We use Maven to perform Sonarqube scanning on our project:
$ mvn sonar:sonar \
-Dsonar.host.url=https://sonarqube.example.com \
-Dsonar.login=71b7130c8 \
-Dsonar.projectKey=FOO_bar \
-Dsonar.branch.name=release/6.0
However, for projects using an old JDK 1.8.0_60, this failed with:
[ERROR] SonarQube server [https://sonarqube.example.com] can not be reached
[ERROR] Failed to execute goal
org.sonarsource.scanner.maven:sonar-maven-plugin:3.8.0.2131:sonar
(default-cli) on project core: Unable to execute SonarScanner
analysis: Fail to get bootstrap index from server:
sun.security.validator.ValidatorException: PKIX path building failed:
sun.security.provider.certpath.SunCertPathBuilderException: unable to
find valid certification path to requested target -> [Help 1]

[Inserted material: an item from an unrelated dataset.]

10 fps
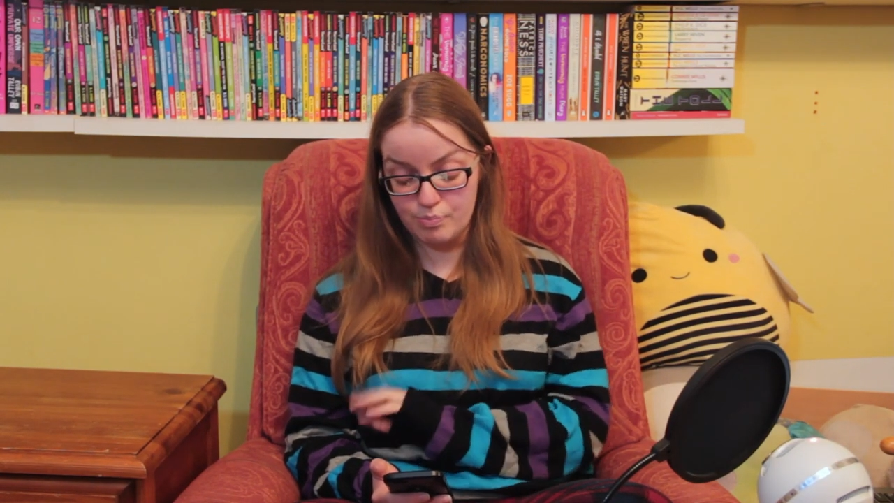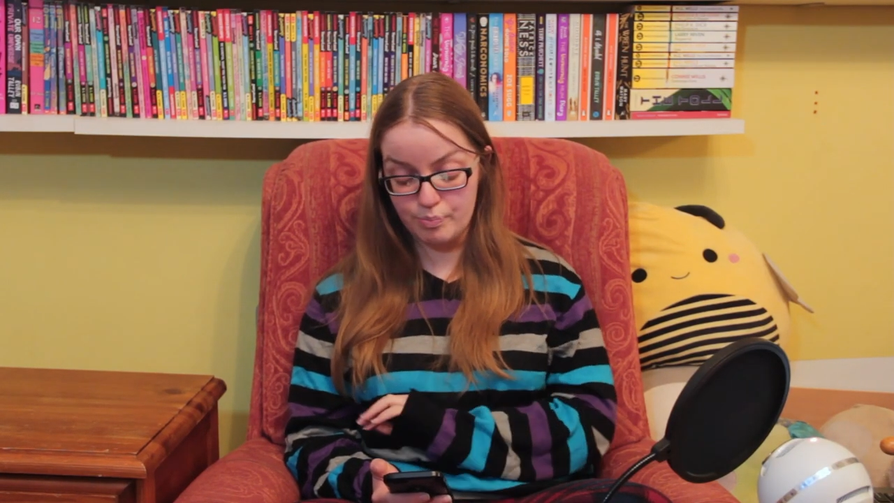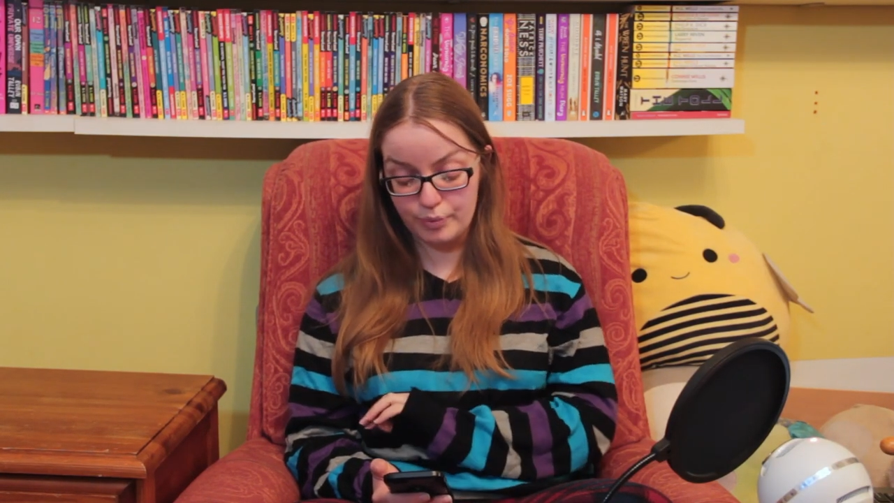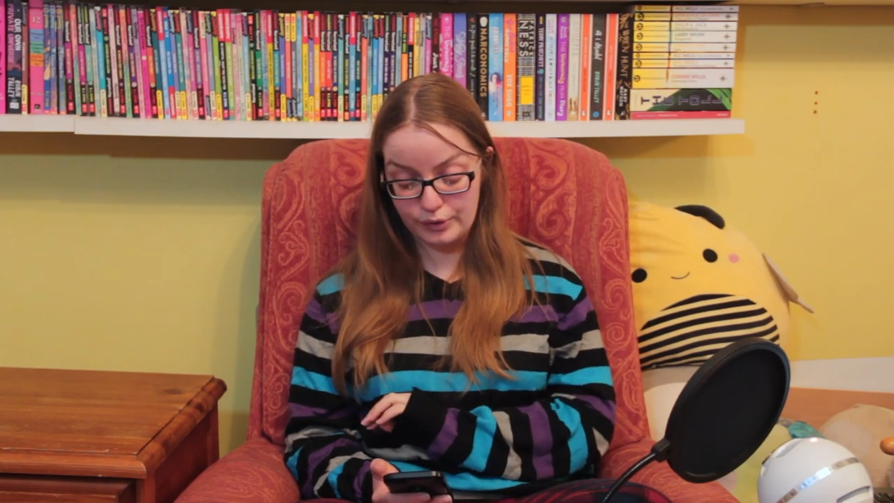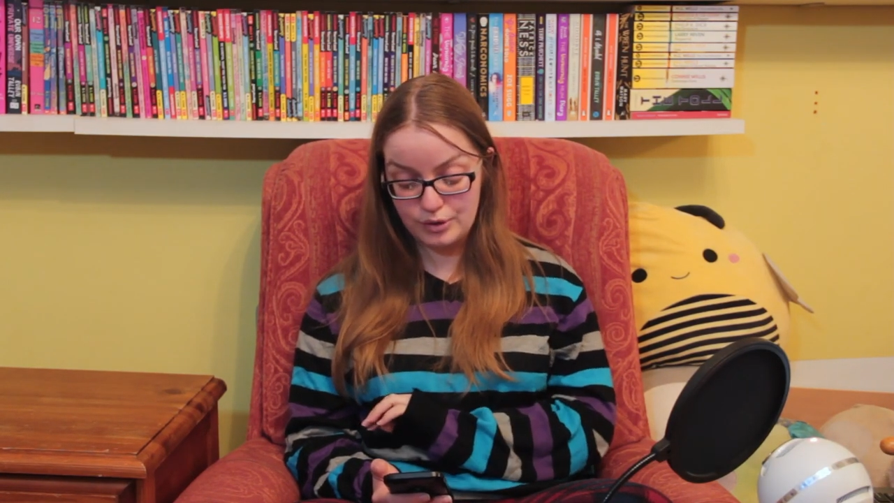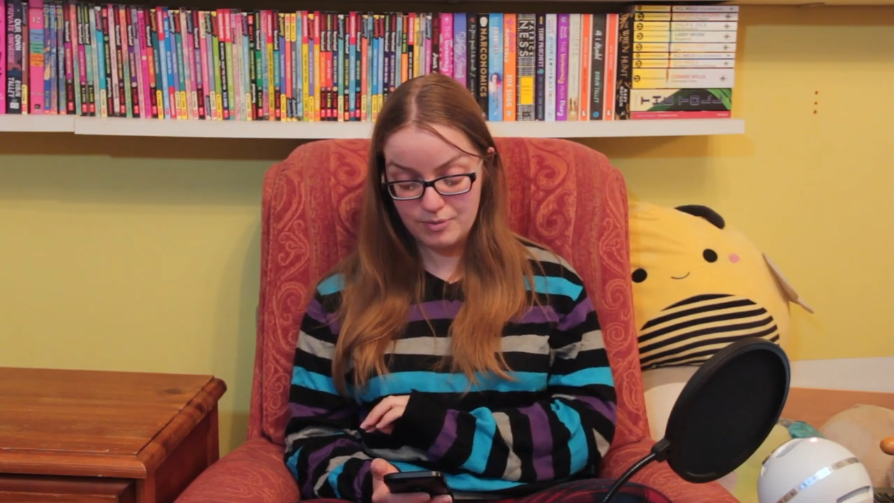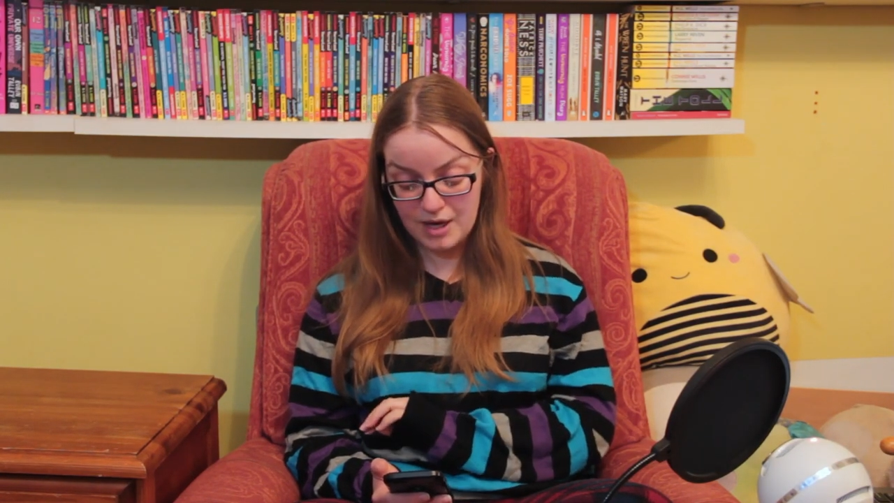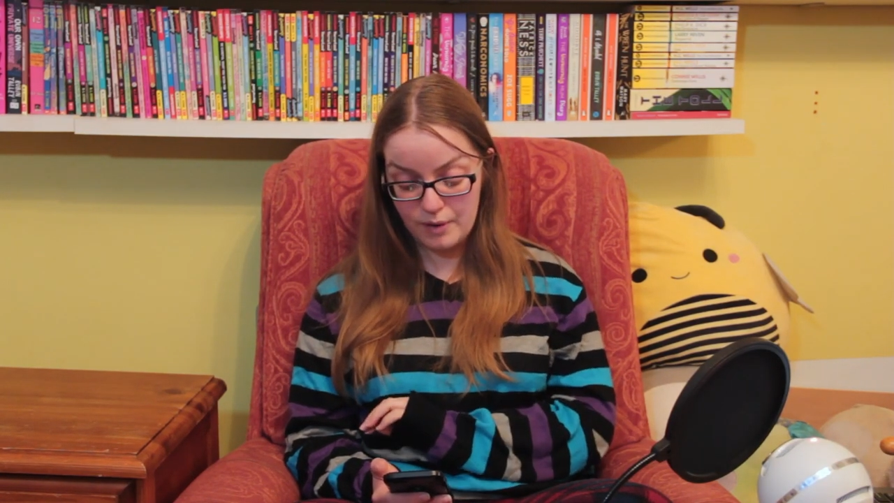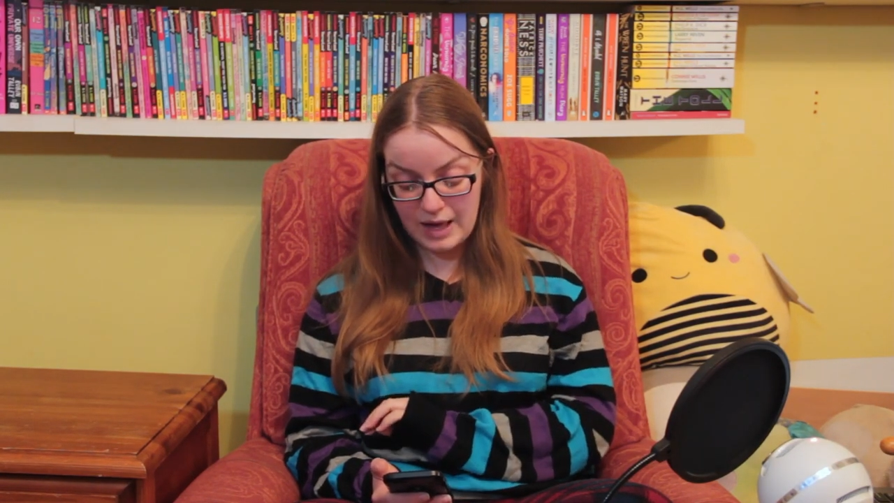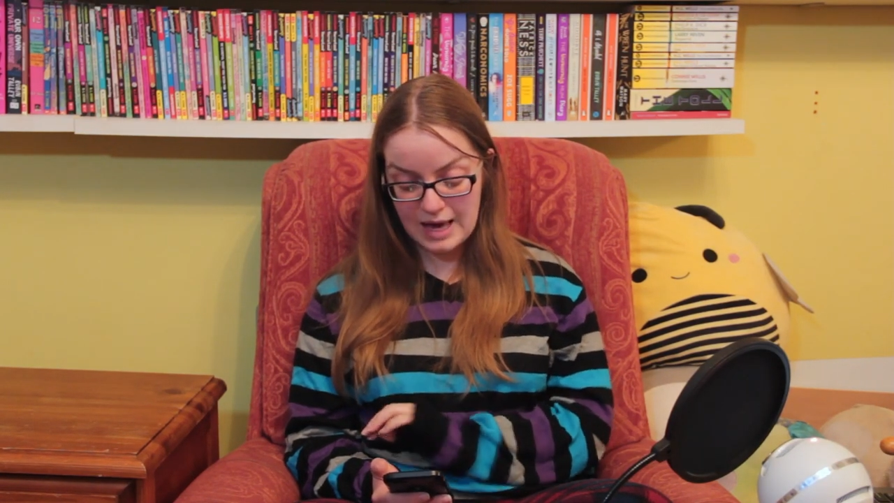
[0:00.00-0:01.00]
blew me
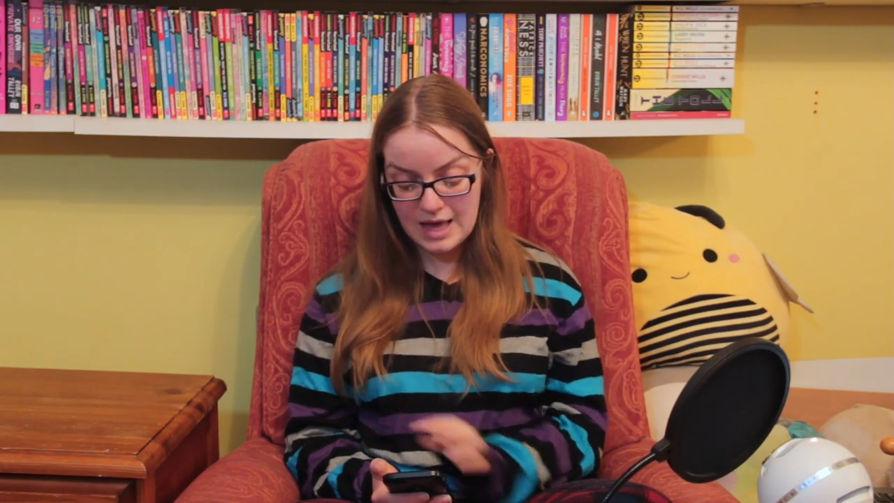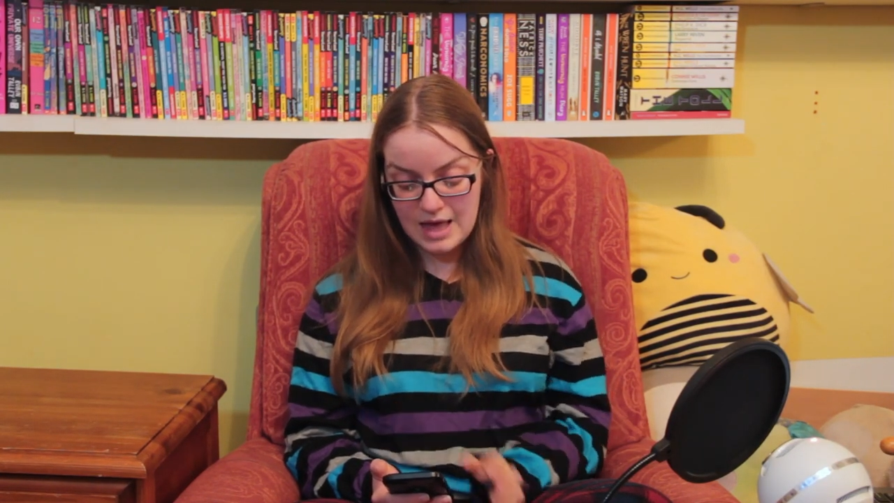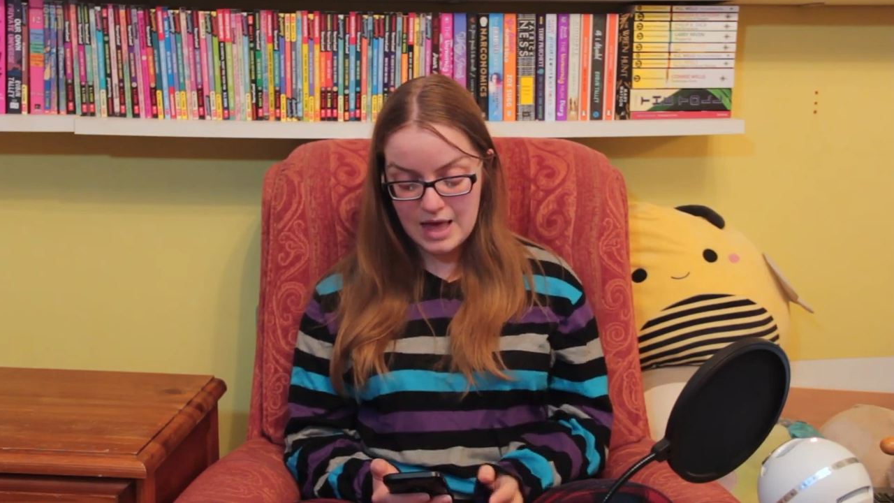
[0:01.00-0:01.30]
away.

Adding this parameter was helpful in seeing what was going inside the JDK:
-Djavax.net.debug="ssl,handshake"
The reason was that the cacerts SSL/TLS certificate store in the JDK
was out of date. It didn't have the certificates needed to establish
the chain of trust used when generating the TLS certificate on
sonarqube.example.com.
To remedy this, I used the cacerts provided with apt-get installed
openjdk-11-jdk-headless package:
# cd /usr/lib/jvm/java-1.8.0_60-oracle/jre/lib/security
# mv cacerts cacerts.orig
# ln -s /etc/ssl/certs/java/cacerts
That's it. Java, and by that, the Maven and the Sonarqube scanner, can
now connect to websites served over https.